Publication year - 2005
Publication title -
liver transplantation
Language(s) - English
Resource type - Journals
SCImago Journal Rank - 1.814
H-Index - 150
eISSN - 1527-6473
pISSN - 1527-6465
DOI - 10.1002/lt.20523
Subject(s) - medicine , immunosuppression , serostatus , liver transplantation , ganciclovir , cytomegalovirus , gastroenterology , transplantation , bacteremia , tacrolimus , chemoprophylaxis , surgery , human cytomegalovirus , immunology , herpesviridae , viral disease , antibiotics , viral load , virus , microbiology and biotechnology , biology
With improved cytomegalovirus (CMV) prophylaxis, CMV disease after liver transplantation has decreased dramatically, and patient and graft survival have improved.
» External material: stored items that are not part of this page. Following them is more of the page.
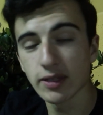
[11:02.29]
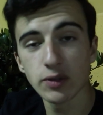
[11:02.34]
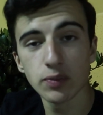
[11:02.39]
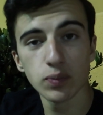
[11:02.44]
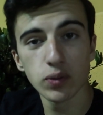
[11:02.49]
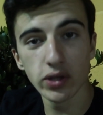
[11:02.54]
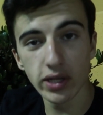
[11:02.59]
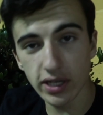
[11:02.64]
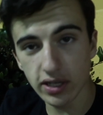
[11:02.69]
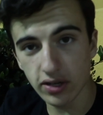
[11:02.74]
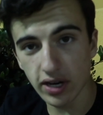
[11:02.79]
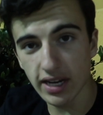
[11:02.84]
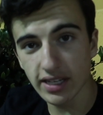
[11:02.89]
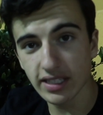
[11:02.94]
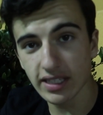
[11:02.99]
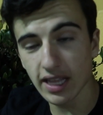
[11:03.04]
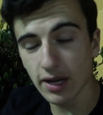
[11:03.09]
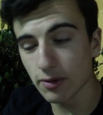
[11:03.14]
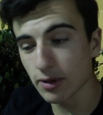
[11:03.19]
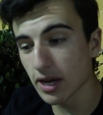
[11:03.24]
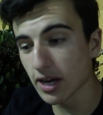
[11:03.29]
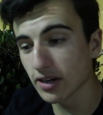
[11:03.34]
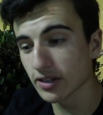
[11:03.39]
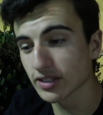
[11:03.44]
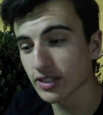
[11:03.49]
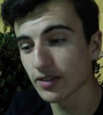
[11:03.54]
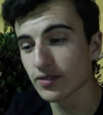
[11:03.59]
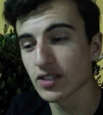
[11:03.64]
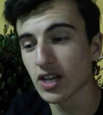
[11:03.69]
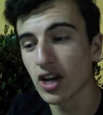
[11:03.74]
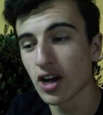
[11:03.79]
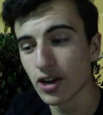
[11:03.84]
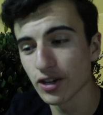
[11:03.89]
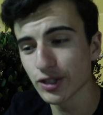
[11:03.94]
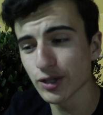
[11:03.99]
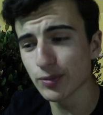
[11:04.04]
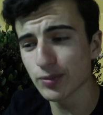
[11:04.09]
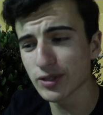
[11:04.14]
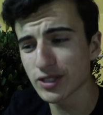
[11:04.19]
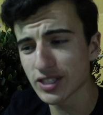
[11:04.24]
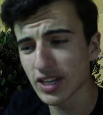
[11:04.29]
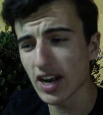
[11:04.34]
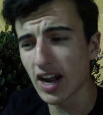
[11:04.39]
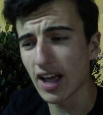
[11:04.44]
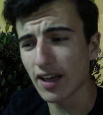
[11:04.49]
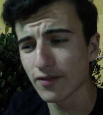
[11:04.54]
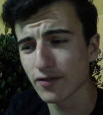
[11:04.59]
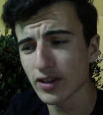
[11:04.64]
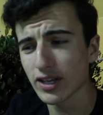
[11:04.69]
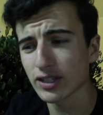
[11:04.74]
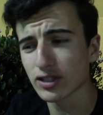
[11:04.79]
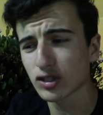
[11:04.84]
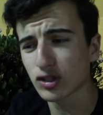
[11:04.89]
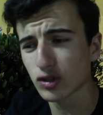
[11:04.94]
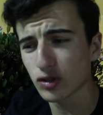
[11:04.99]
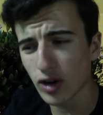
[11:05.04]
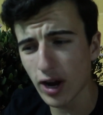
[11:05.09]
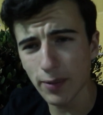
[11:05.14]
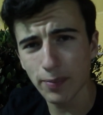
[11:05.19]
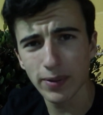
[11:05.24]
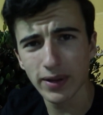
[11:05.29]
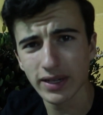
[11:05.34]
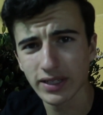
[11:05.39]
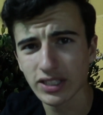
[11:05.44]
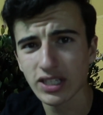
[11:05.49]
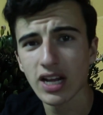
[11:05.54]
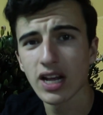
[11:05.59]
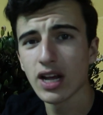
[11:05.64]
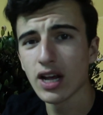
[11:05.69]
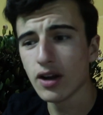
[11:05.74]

It's pretty crazy that we got ourselves a 100% IV trap pinch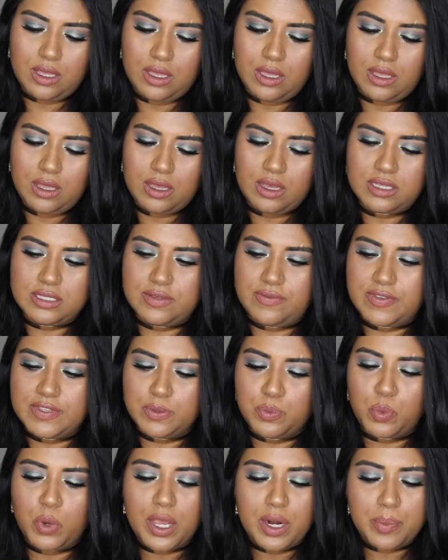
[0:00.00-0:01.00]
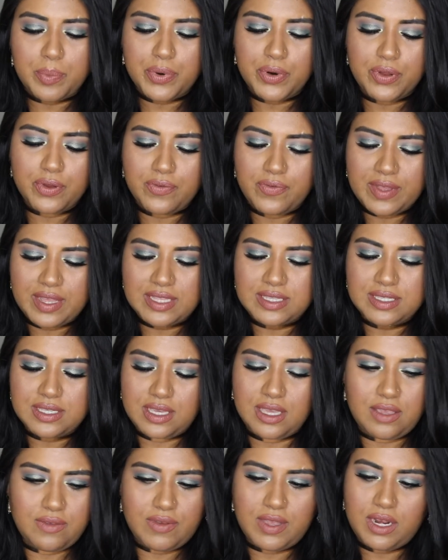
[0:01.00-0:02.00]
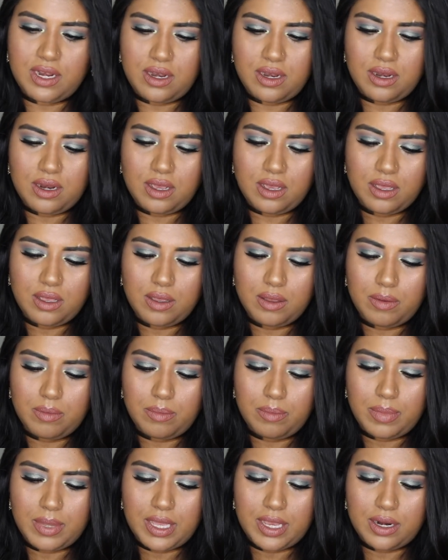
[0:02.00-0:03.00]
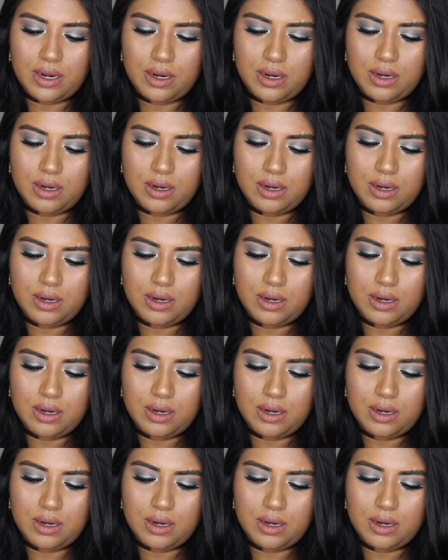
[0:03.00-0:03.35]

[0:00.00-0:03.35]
Because if it's waterproof, it's even better.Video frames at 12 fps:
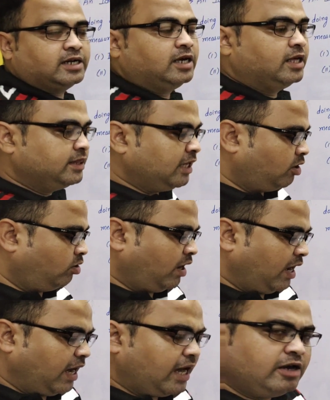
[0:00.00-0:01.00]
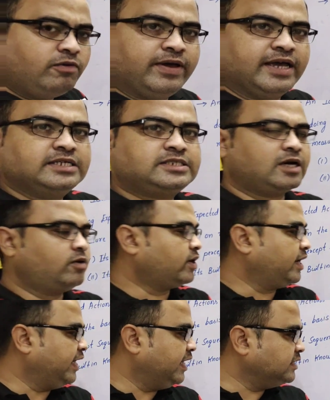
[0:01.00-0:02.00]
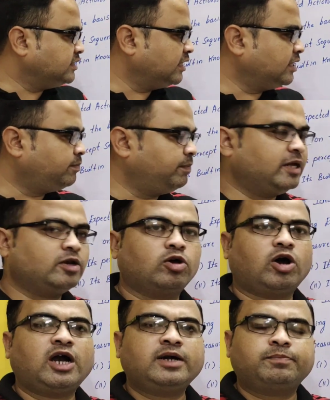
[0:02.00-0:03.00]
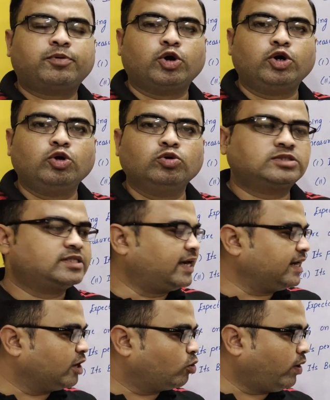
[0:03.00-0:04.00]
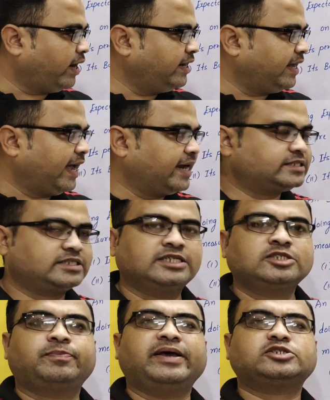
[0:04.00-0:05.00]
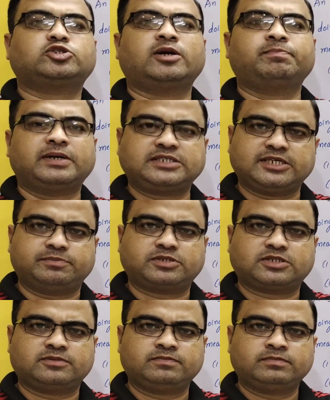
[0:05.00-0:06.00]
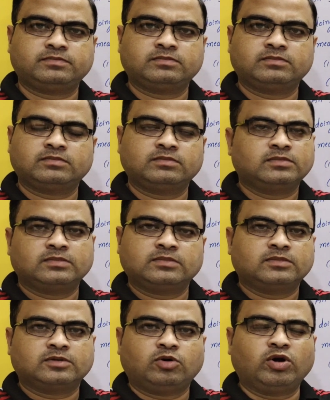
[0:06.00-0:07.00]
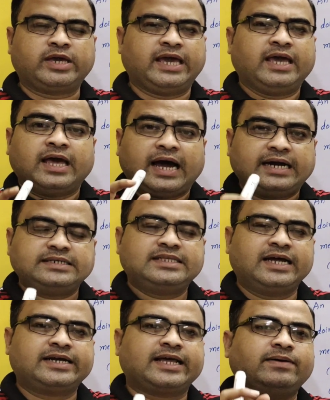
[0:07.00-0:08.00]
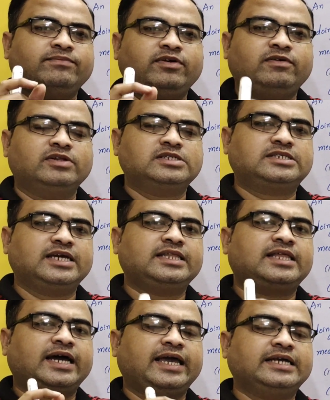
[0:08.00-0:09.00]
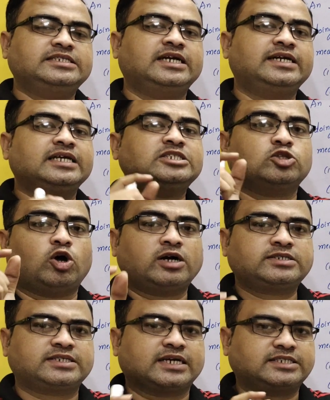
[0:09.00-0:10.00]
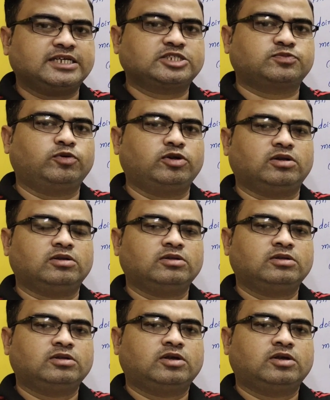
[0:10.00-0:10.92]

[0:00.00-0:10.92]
right? Now, always our agent may not produce the required actions based on percepts. Okay, at that time we will say the agent is not successful,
We examined the impact of CMV prophylaxis on biopsy proven rejection after orthotopic liver transplantation by analyzing data on 192 liver recipients over 5 years (1994‐1999). Risk factors assessed for biopsy proven rejection including donor and recipient age, CMV serostatus; CMV prophylaxis; immunosuppression; bacteremia and blood product use were examined over a 2‐year follow‐up. Multivariate analysis of risk factors for rejection showed that bacteremia (HR 3.57, 95% CI 1.39‐9.36, P =0.008), donor age (HR 1.20, 95% CI 1.06‐1.36, per 10 year increase, P =0.004), and use of cyclosporine as initial immunosuppression compared to tacrolimus (HR 1.98, 95% CI 1.27‐3.09, P=0.003) were associated with increased risk; ganciclovir prophylaxis for 3 months (HR 0.51, 95% CI 0.33 to 0.79, P =0.003) and recipient age (HR 0.78; 95% CI 0.63‐0.96, for each 10 year increase, P =0.03) were associated with decreased risk. We conclude that, the use of CMV prophylaxis with ganciclovir significantly reduces the incidence of biopsy proven rejection in liver transplant recipients. (Liver Transpl 2005;11:1597–1602.)